I read Asimov's Banquets of the Black Widowers, book four of his Black Widower short story series collections, and the very strange thing about it is that for several stories it lacked women. Everyone in it is intermittently called by their -- er, his -- last name, and so my subconscious kept filling in that this one or that one was a woman. Members of the Rubin or Avalon families, after all, can be female as easily as male. Then I got to a story where the guest at this banquet was female, and one of the men pitched a fit. And it threw me totally out of the story and I just sat there a minute going, "Huh?" Maybe if I'd read the first story in the series, there would have been something about why it was against the rules to bring in a woman. Maybe someone would have a motivation in this regard. But it totally changed the stories for me. Now they feel much more puzzling and foreign. Strange effect, that.

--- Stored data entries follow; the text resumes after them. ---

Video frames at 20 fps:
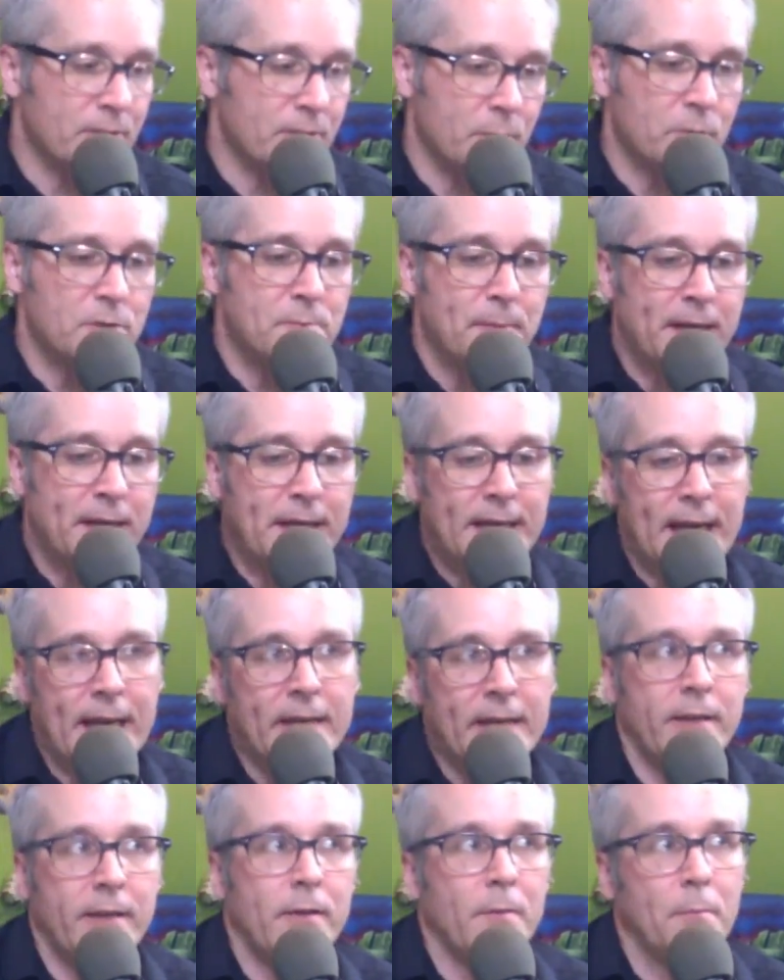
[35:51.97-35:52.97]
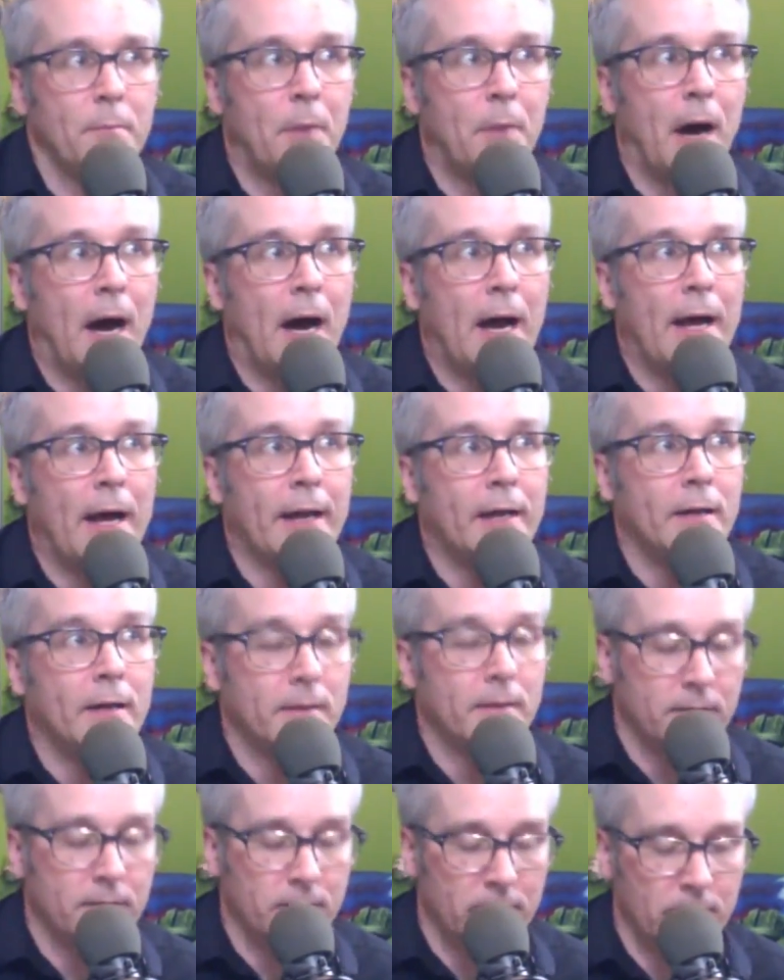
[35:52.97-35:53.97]
was mitigated by
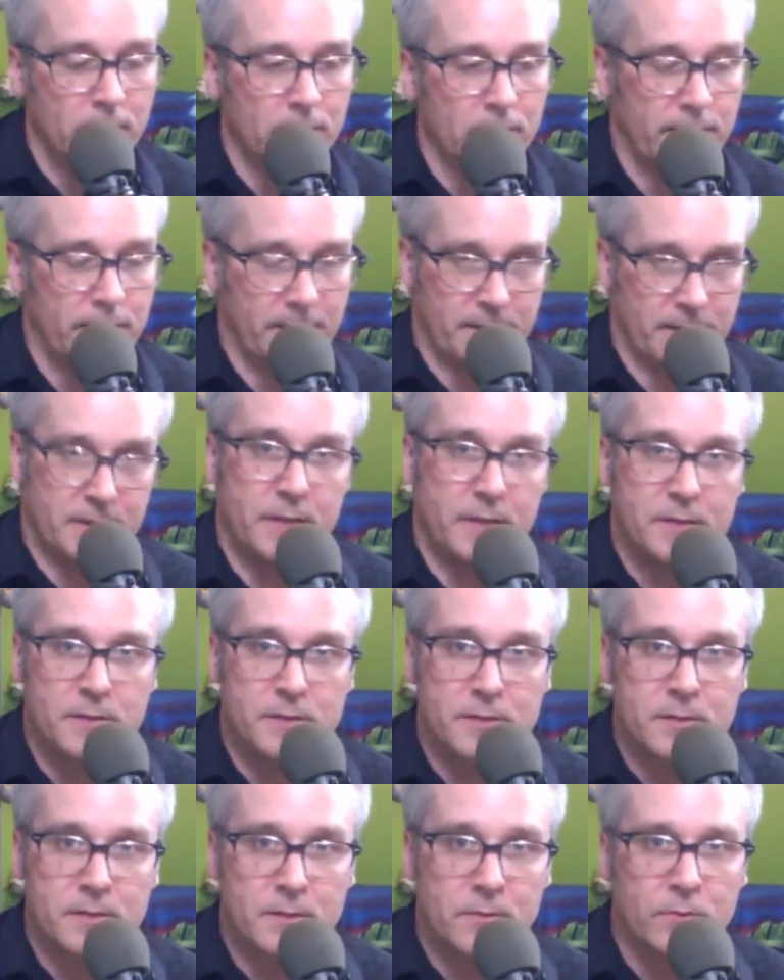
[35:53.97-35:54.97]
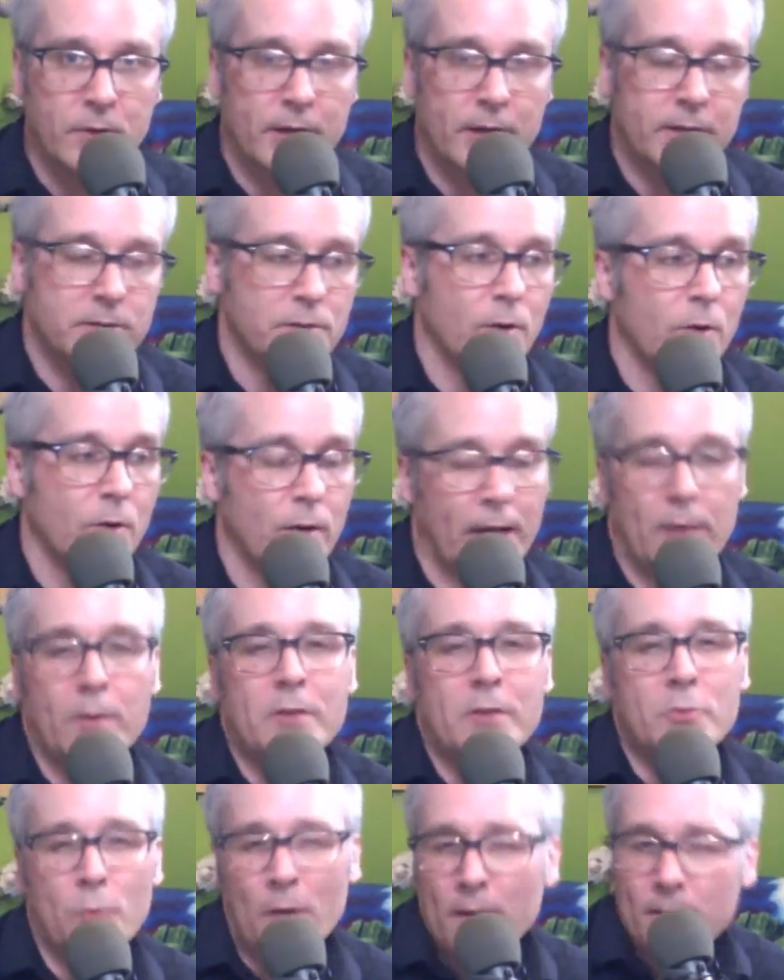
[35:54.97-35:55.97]
distance, right? So okay,
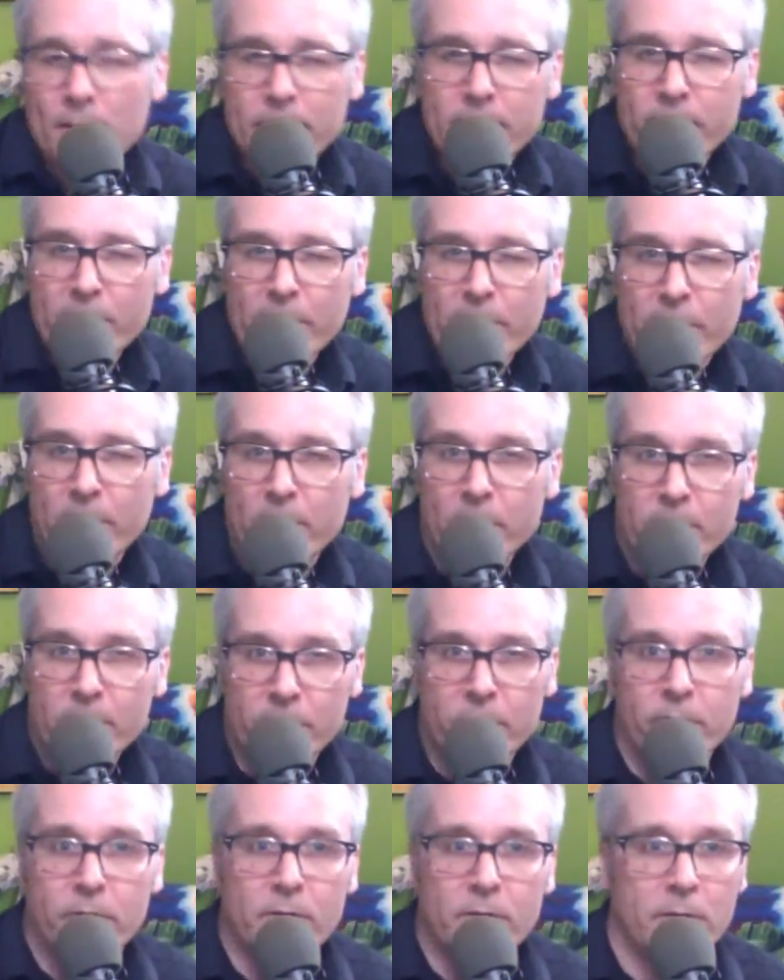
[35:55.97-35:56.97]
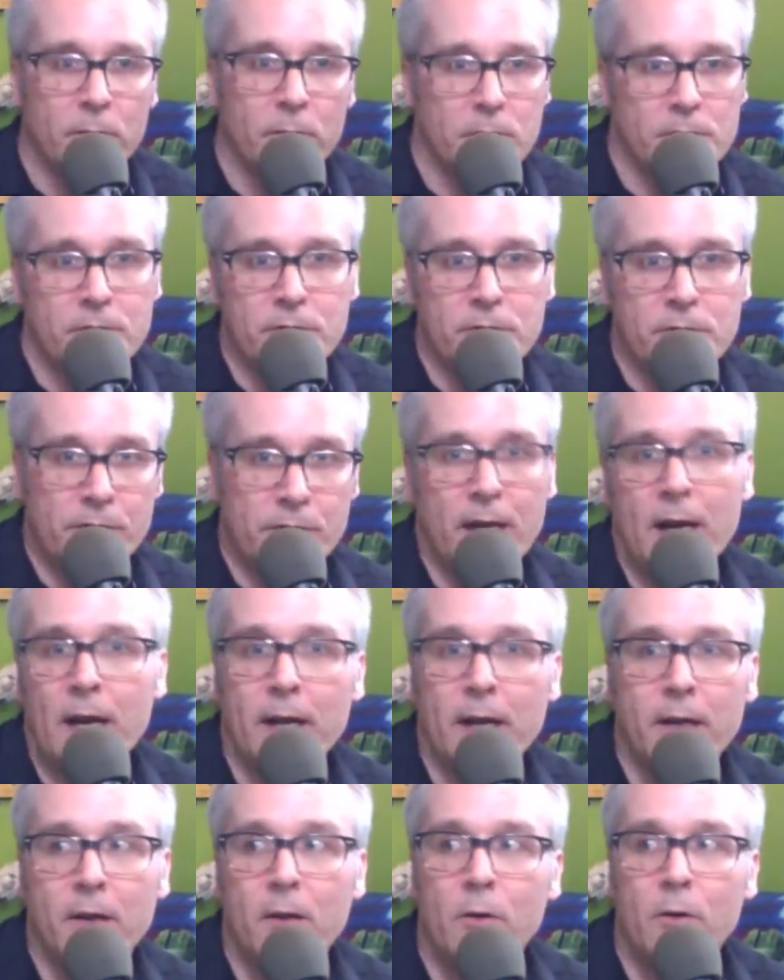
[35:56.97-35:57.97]
it's relatively close. It was in
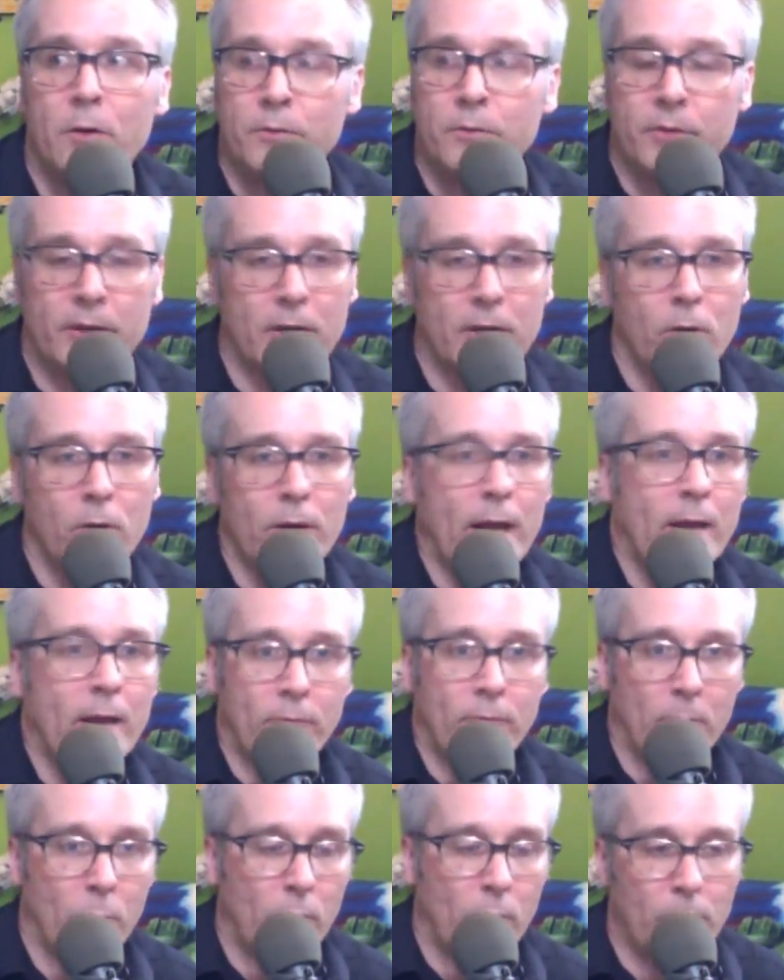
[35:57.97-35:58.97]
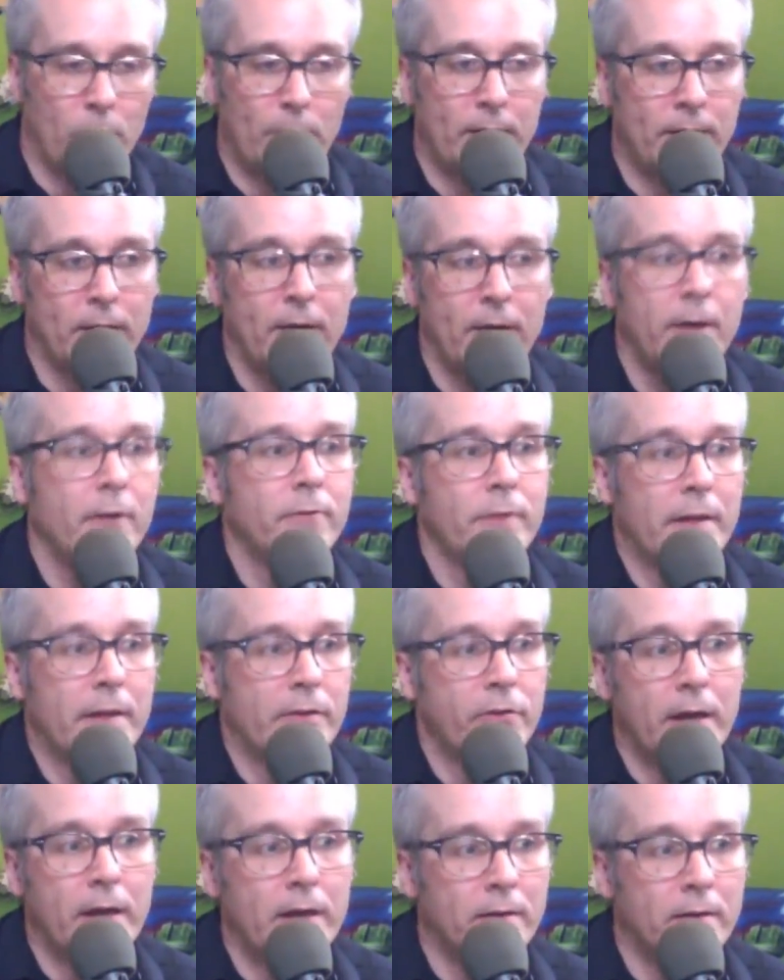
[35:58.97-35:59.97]
Chicago, and it's like okay, from where we live, that's like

I am, by the way, still sick. In good moments, I can muster enough voice to sound like Harvey Firestein whispering. I will wait for one of those good moments to call my mom and wish her a happy birthday, unless she calls first with news. She's 50 today. We're going to celebrate soon, but today is a Monday, and she has to go to the doctor about her thumb (which some yahoo at work crushed between desks for her -- happy birthday to her, thanks, bozo), and I wouldn't blame her if she just decided it wasn't her birthday at all yet.

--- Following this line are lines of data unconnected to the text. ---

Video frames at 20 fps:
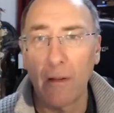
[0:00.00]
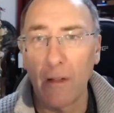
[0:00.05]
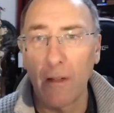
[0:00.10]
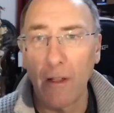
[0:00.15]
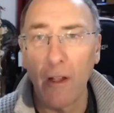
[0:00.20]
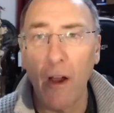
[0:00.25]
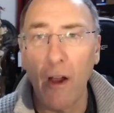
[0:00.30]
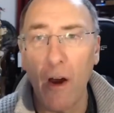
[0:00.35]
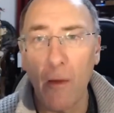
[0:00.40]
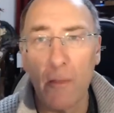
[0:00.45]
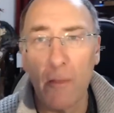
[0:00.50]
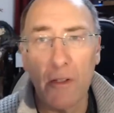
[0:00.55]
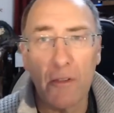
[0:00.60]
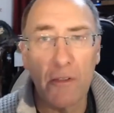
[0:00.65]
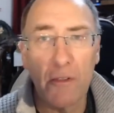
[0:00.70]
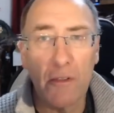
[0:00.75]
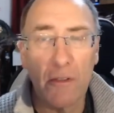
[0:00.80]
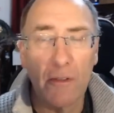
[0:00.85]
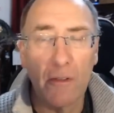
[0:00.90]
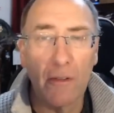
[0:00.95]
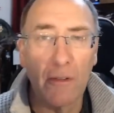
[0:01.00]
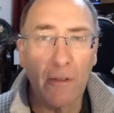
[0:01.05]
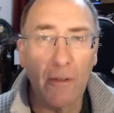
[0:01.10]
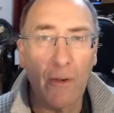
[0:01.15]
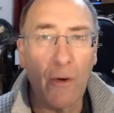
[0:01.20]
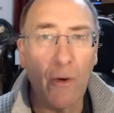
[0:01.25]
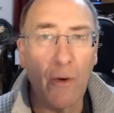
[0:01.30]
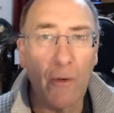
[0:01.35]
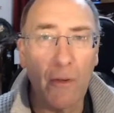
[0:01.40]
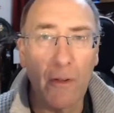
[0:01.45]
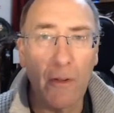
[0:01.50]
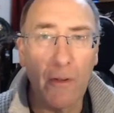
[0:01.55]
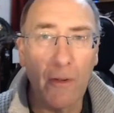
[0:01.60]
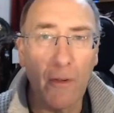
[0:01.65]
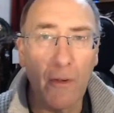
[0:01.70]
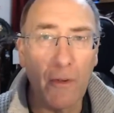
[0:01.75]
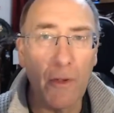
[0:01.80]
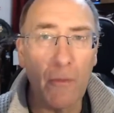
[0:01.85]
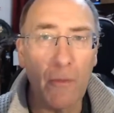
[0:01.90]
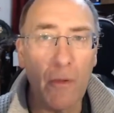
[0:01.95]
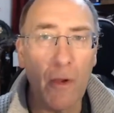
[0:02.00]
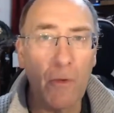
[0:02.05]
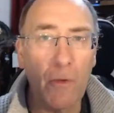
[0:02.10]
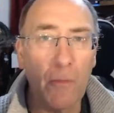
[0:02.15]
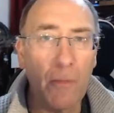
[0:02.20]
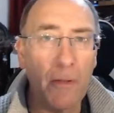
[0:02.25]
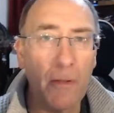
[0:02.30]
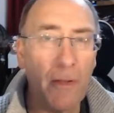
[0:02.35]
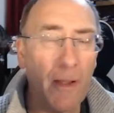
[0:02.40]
llamas on a rope.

Mark says it's okay as long as I keep getting better from one day to the next. I asked what if I didn't, and he said then I would be nagged. The horror. The humanity. Really, though, I'm all ready to be done with this crud. I could be getting so much done. Instead, I'm still at the level where taking a shower wears me out. Mom wants me to go to the doctor. I told her tomorrow if I'm not better. So, yes. Definitely tomorrow. If I'm not better. Which of course I will be. For sure. I really mean it. Yep.